Fact: Over 40% of marriages will end in divorce before their 30th anniversary (source: Employment and Social Development Canada)
Unfortunately, divorce is a reality in our society. The breakup of a marriage can have long-lasting personal and financial effects on both individuals. Consolidated Credit has created a brief list of tips to be used both before and after a separation –
- Don’t be ignorant of your finances – Although you may have divided up financial responsibilities in your marriage, both parties should have a working knowledge of the family finances. Without this knowledge, it’s too easy to fall behind on bills after a separation.
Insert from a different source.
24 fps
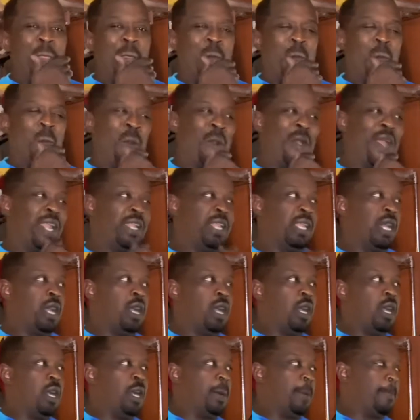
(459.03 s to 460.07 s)
one
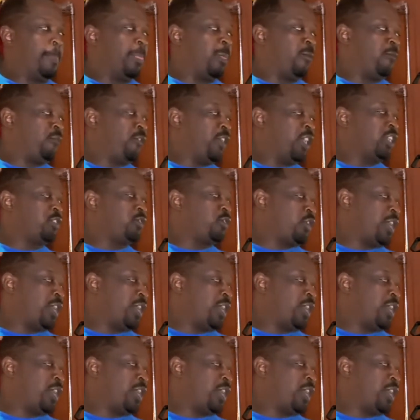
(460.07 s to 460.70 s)
fix for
- Close joint accounts – If you are undergoing divorce proceedings, you need to start closing down your joint accounts and joint credit cards. As long as they remain in both of your names, your ex-partner’s financial mistakes could end up hurting you.
- Make a budget – There is hardly a situation where making a budget is not a good idea. In case of divorce, your financial situation – from salary to rent – will probably be changing. The first thing you should do is get a handle on your finances and make a budget to keep your spending on track.
- Look for work, if needed – If you have been out of the workforce for a number of years before a separation, it can be extremely difficult. You may need to find stable employment in order to make ends meet so focus on applying for jobs and sending out resumes. Additionally, you may want to consider upgrading your education if your skills have eroded.
- Get professional help – Finances are just one piece of the puzzle. You may encounter a wide variety of issues during and after a divorce, and it can be difficult to handle things on your own. You may wish to seek legal advice or other online resources at websites such as DivorceAngels.ca.